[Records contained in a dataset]
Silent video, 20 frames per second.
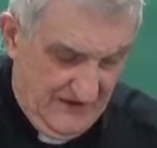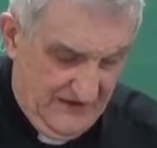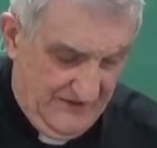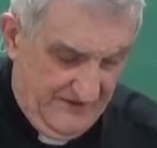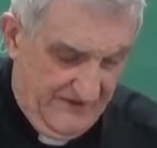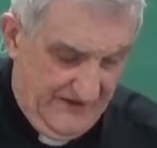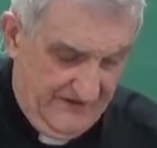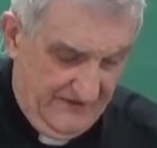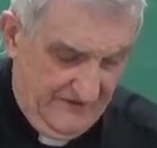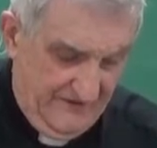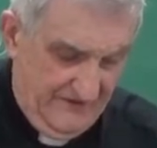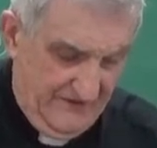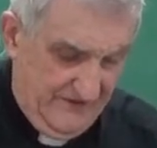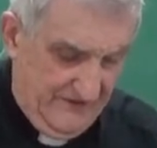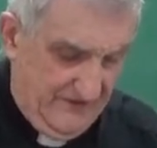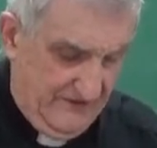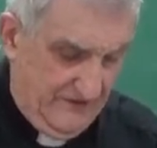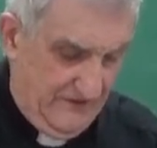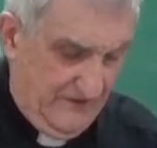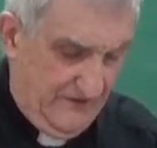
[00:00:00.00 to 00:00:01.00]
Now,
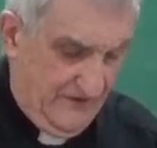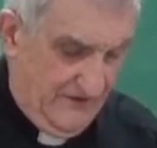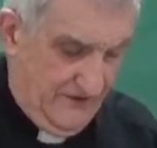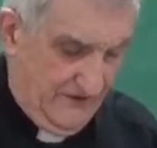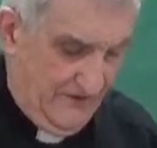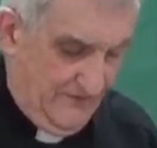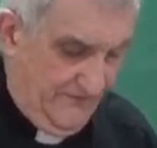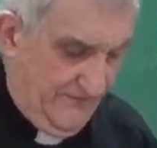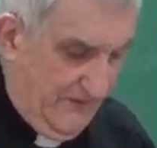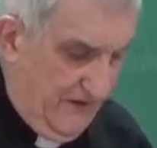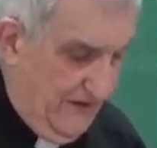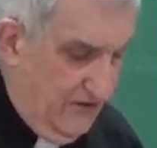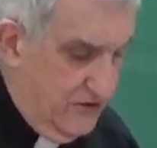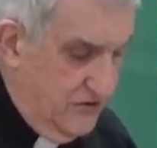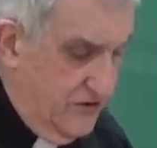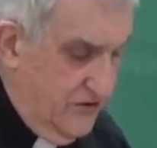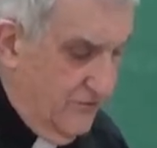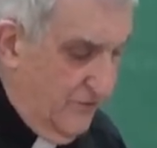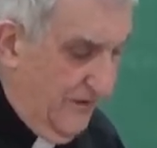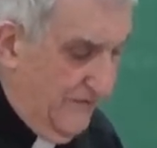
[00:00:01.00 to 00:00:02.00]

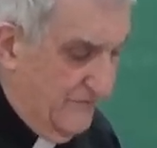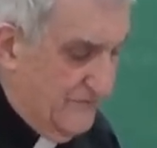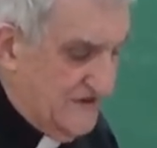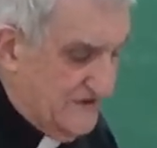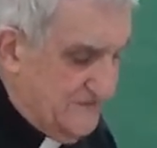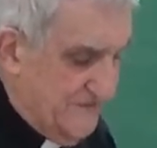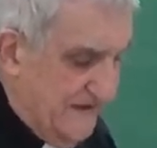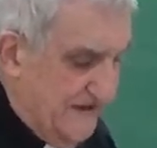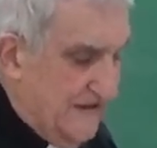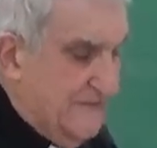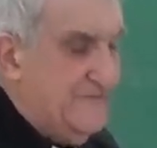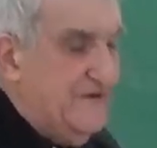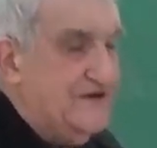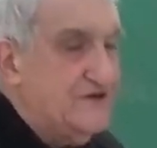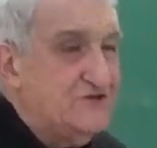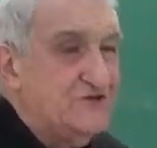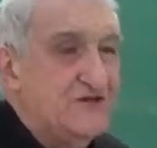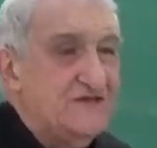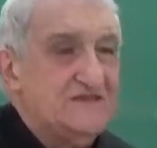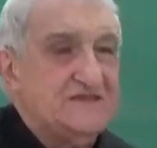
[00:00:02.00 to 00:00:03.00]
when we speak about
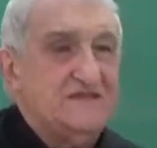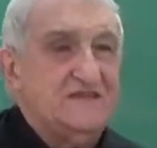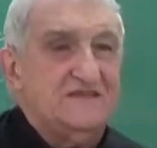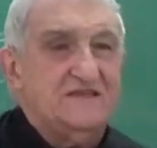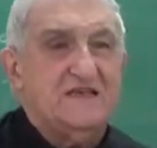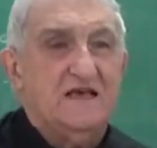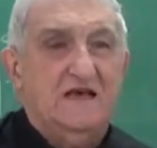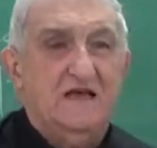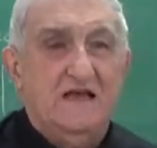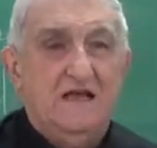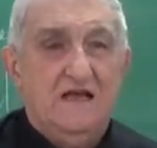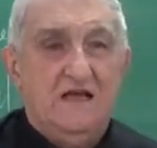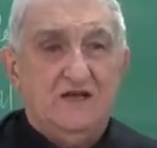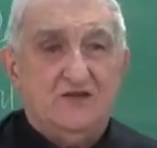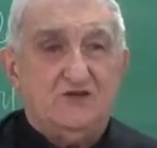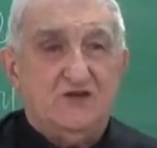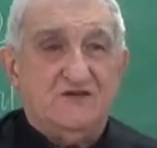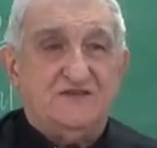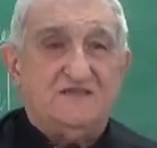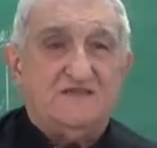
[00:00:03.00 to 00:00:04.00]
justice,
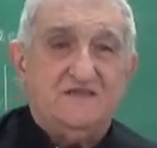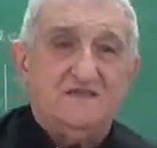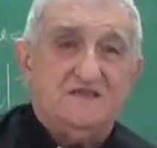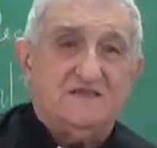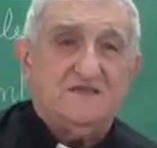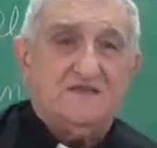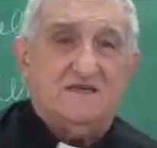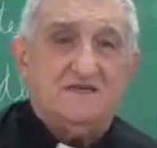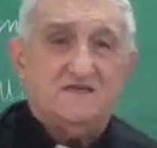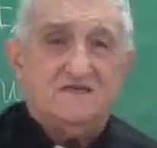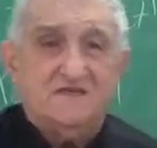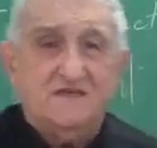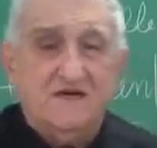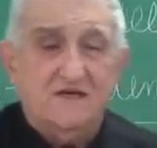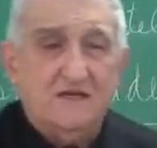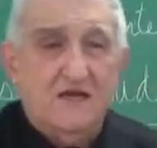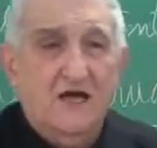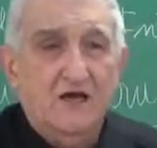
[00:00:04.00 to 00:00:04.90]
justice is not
==
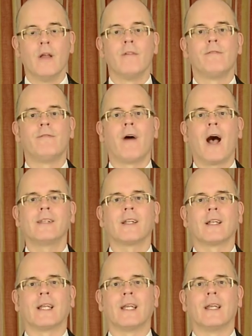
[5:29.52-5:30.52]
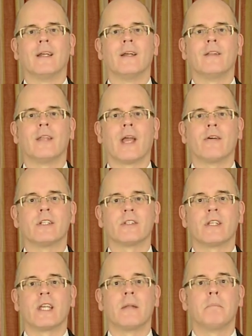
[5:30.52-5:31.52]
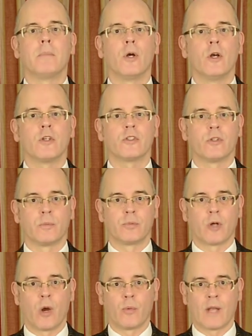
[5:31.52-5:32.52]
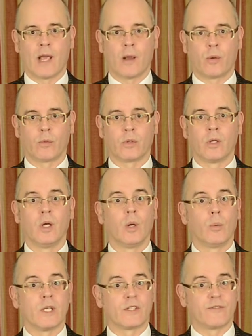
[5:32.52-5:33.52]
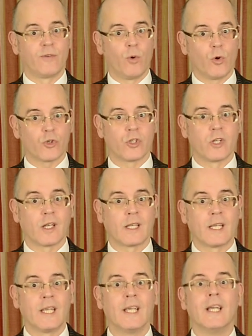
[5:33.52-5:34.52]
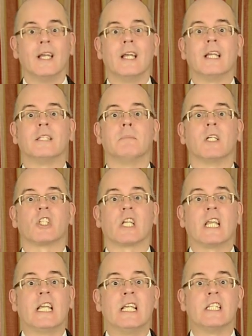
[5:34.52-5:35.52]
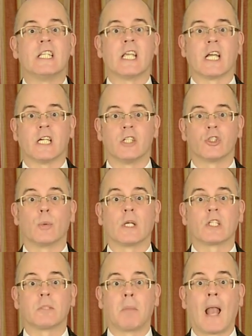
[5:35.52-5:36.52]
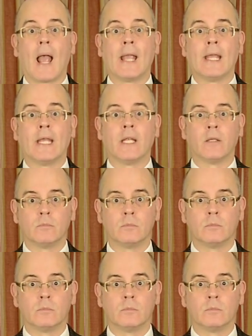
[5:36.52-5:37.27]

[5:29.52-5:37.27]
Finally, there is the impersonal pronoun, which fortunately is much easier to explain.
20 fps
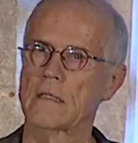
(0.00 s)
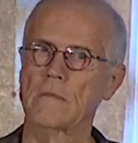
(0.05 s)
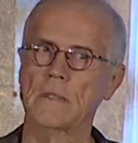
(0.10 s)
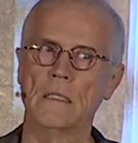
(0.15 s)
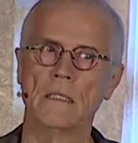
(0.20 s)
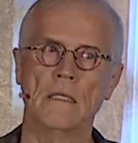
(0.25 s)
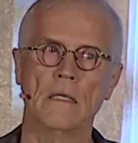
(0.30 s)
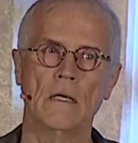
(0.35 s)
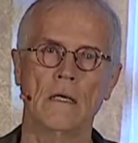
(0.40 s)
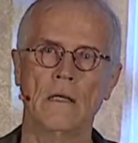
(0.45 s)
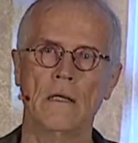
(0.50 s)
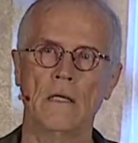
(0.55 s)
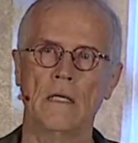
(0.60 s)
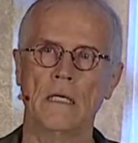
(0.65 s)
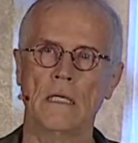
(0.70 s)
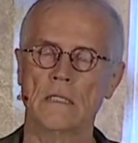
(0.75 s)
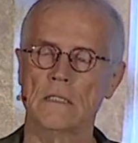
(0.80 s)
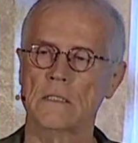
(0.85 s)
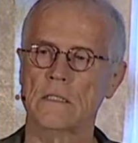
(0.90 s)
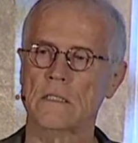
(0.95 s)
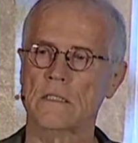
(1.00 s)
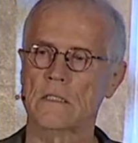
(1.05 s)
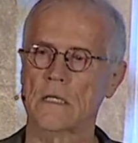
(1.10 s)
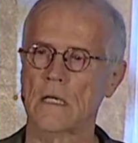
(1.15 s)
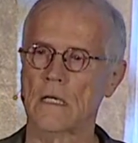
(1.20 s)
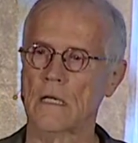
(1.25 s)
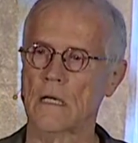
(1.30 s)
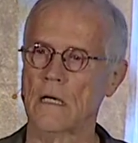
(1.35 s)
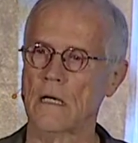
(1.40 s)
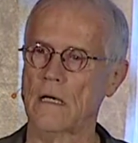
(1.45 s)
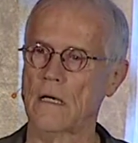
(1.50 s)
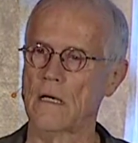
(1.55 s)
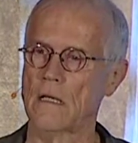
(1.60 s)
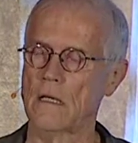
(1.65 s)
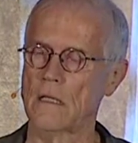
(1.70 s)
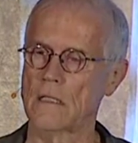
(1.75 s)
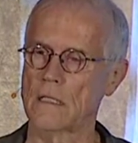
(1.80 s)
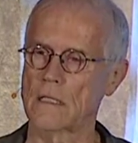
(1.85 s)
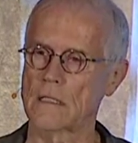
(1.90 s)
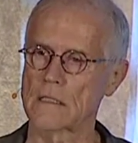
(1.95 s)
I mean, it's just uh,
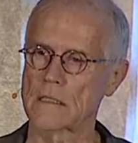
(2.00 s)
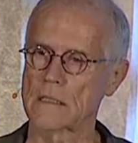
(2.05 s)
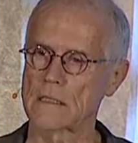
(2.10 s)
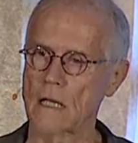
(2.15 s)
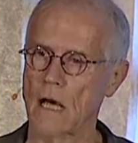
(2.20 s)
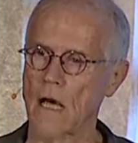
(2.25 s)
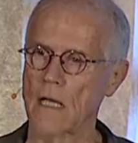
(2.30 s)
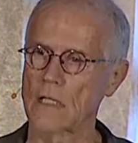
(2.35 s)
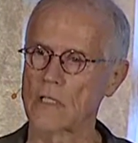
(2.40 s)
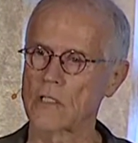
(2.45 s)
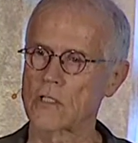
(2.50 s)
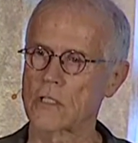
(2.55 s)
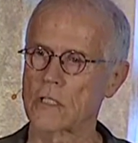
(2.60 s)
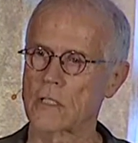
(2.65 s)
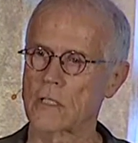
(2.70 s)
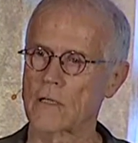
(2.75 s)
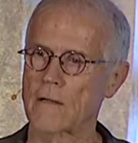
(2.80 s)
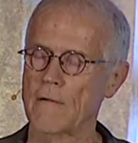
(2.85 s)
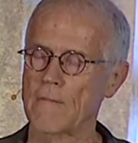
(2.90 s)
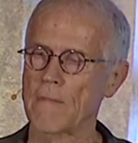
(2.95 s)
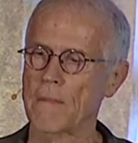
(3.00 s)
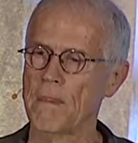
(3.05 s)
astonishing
* * *
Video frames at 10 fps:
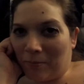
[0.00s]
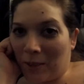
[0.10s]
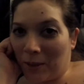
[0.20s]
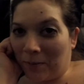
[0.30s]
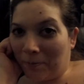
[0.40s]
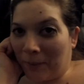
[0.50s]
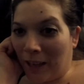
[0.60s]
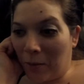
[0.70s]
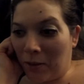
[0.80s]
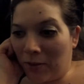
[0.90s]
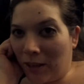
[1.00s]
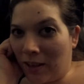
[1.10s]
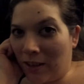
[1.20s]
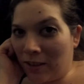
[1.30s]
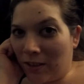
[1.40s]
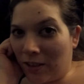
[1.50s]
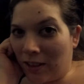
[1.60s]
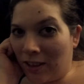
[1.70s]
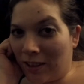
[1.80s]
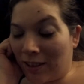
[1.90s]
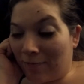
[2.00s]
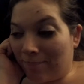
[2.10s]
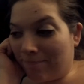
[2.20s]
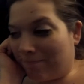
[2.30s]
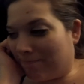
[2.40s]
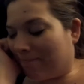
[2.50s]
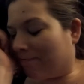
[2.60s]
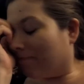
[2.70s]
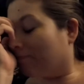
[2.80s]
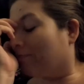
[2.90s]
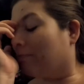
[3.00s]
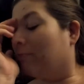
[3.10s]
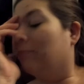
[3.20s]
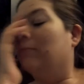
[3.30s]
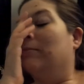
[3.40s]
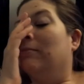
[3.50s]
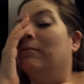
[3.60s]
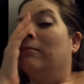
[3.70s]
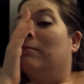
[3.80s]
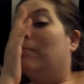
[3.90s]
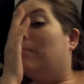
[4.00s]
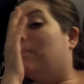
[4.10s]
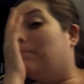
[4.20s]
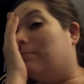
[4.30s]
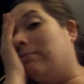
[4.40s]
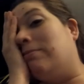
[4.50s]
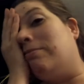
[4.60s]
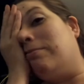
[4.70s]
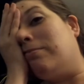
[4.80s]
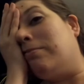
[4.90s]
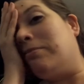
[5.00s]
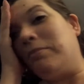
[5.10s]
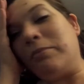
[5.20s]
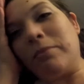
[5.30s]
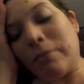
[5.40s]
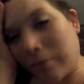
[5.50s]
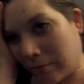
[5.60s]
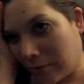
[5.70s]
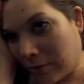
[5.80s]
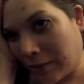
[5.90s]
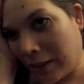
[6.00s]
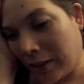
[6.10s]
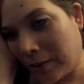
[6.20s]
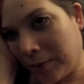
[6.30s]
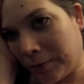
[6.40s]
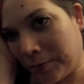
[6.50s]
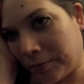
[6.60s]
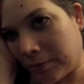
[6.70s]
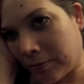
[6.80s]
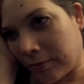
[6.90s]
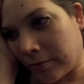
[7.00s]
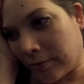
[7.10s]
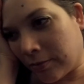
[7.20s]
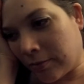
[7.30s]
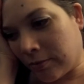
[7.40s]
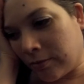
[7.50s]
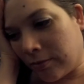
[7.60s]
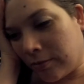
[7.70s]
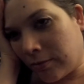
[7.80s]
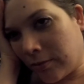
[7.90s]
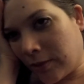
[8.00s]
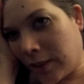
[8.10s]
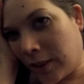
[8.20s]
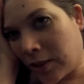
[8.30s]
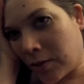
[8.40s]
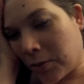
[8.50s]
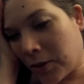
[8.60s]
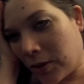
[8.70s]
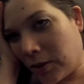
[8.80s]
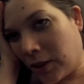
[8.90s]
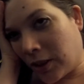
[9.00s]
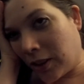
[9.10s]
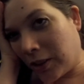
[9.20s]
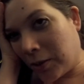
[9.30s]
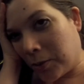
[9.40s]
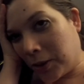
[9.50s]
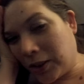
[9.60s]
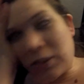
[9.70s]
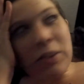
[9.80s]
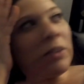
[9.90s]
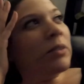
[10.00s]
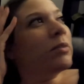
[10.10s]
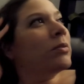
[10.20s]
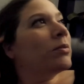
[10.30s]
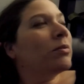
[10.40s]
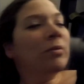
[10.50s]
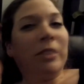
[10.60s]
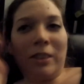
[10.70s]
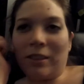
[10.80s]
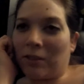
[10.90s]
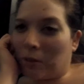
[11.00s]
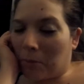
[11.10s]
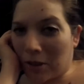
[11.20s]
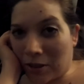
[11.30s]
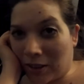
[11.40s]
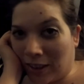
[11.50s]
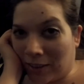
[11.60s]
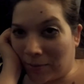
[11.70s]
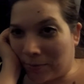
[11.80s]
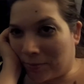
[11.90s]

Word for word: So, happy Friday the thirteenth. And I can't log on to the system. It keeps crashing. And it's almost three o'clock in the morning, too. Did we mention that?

◆ **WORK TO COMPLETE**:
State how many lines in the entries hold "frames", please, with no other words.

◆ **THE ANSWER**:
2